With Tears in My Eyes and Grief in My HeartNovember 17, 2009
Tonight, I received word that one of my good friends passed away at the far too young age of 44. He had a heart attack in the grocery store, and was taken from us.
David McClendon was my first journalism professor in college. He also gave me my first and last collegiate “F.” I misspelled the name of a politician in an article I wrote for his class, and he had warned us about that on day one. As he handed back that article, I was so disappointed in myself. How could I be a journalist if I missed the basics? David saw this in my eyes, and let me rewrite it. That was the first of many times he would provide me with much needed encouragement and support.

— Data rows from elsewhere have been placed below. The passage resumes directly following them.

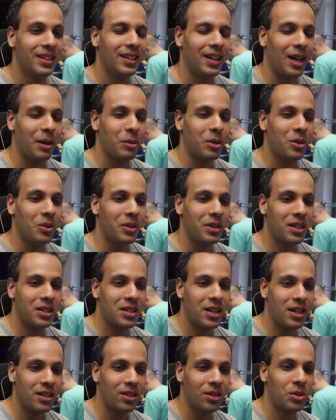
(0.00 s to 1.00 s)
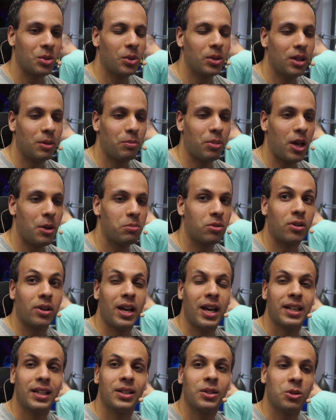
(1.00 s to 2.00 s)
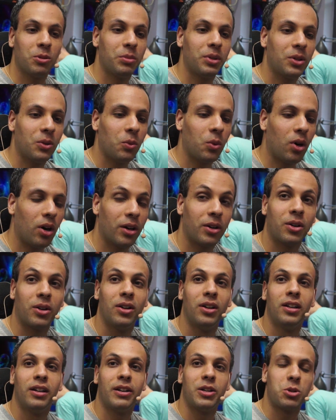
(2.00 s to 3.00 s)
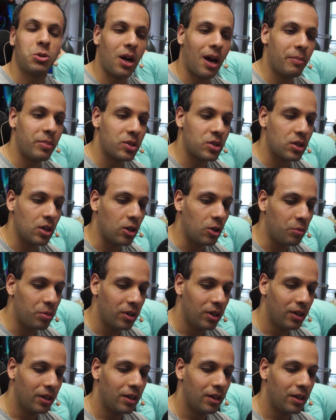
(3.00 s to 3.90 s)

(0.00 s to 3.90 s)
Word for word: I'm going to take the toilet paper, add a little bit of water, a drop of soap,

I stayed in touch with David after I left his class. I even took a photo of him for an article that was being written about him in the college newspaper. As I neared graduation, I was looking into a job opening at the newspaper where he worked. I emailed him, asking if I could pick his brain and get some advice. Of course, he said yes.
We went into New Haven, and he introduced me to Thai food. We chatted about life and what I wanted out of my career. He was happy to hear that I might be joining the paper, and was one of the first people to congratulate me when I started working there a week out of school.

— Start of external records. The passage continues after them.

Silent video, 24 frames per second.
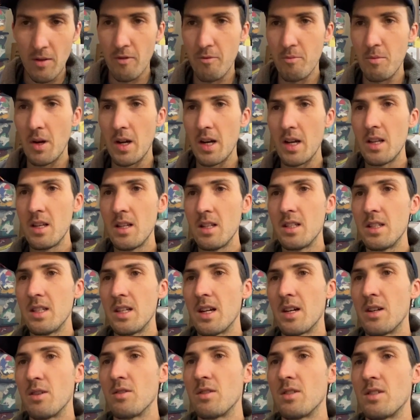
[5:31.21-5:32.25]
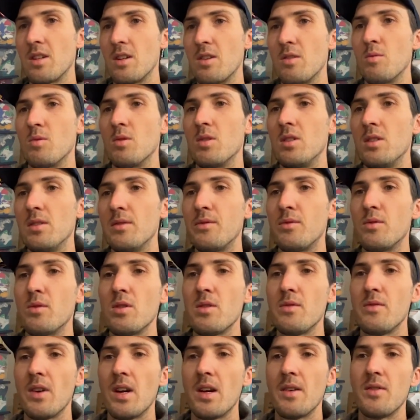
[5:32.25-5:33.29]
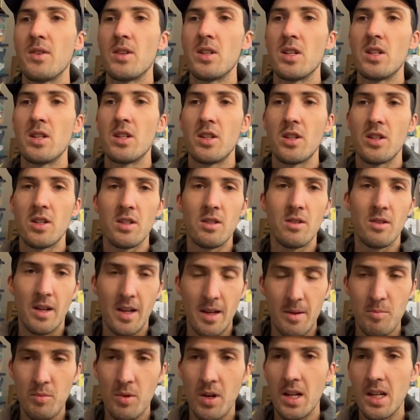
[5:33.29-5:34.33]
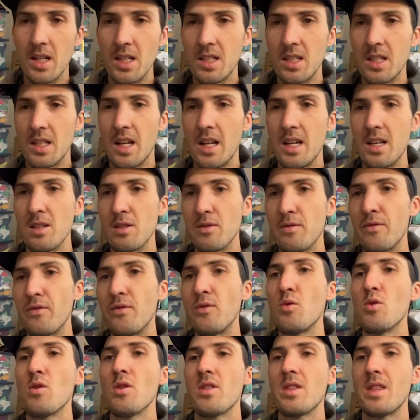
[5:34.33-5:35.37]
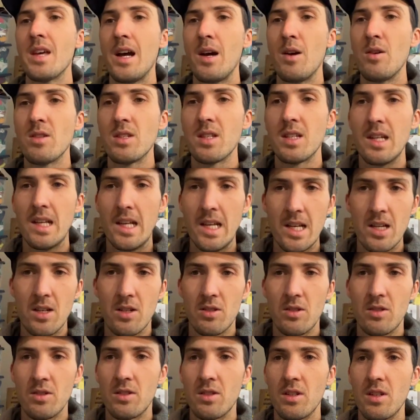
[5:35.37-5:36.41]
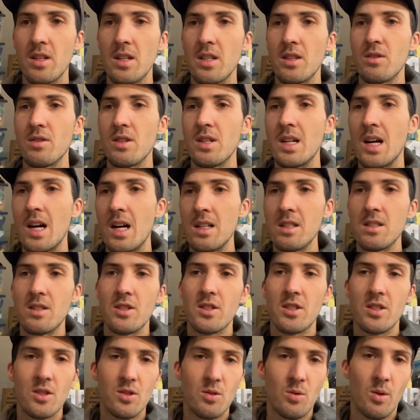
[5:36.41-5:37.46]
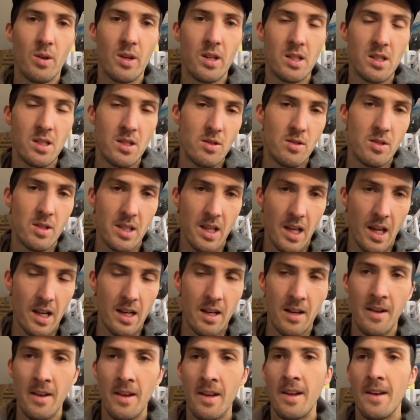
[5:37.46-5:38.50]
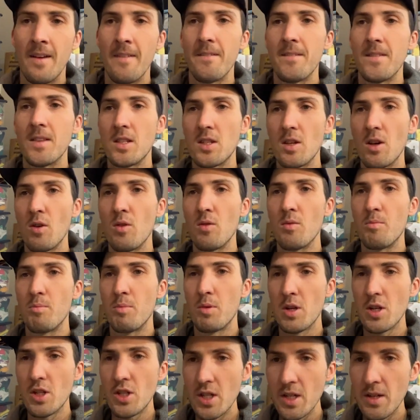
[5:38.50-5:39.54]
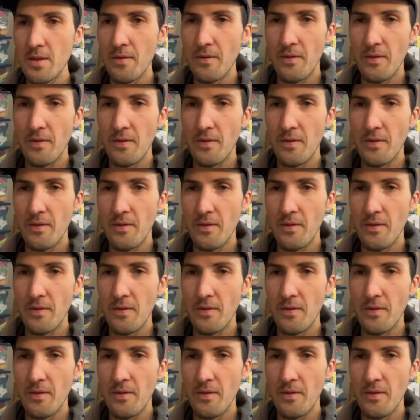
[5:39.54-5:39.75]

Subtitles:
of money in the Aerostar world. 4,500 euro, I am ready today, is $4,833.22. So pushing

David looked out for me at the newspaper. He was the city editor, and I was a journalist disguised as a web producer. He gave me stories as often as he could, pushing me to get out there and write. When he left the paper to head to Michigan, I was so bummed. I knew that no one would look out for me like he did.
We stayed in touch as he moved on to Michigan, working at a paper there. We spoke often on the phone, and he never stopped encouraging me. When my father died in 2007, he called, texted or emailed me every few days to see how I was doing. Regardless of what was going on in his life, he always took time out to see how I was.
I left the newspaper for a job at my college, and David was all for it. Time wore on, and he relocated to Chicago.
This past March, he was hospitalized after being hit hard by what was later diagnosed as sarcoidosis. It ravaged his body, and knocked him for a loop. He left Chicago, going home to New Jersey to be with his parents. He told me he was excited to be with them, but more excited to kick the disease’s ass.
I got preoccupied with my own life as the wedding neared, but we still managed to stay in touch. His blog was on my RSS feed, so I read each new post with relief at his seemingly good progress.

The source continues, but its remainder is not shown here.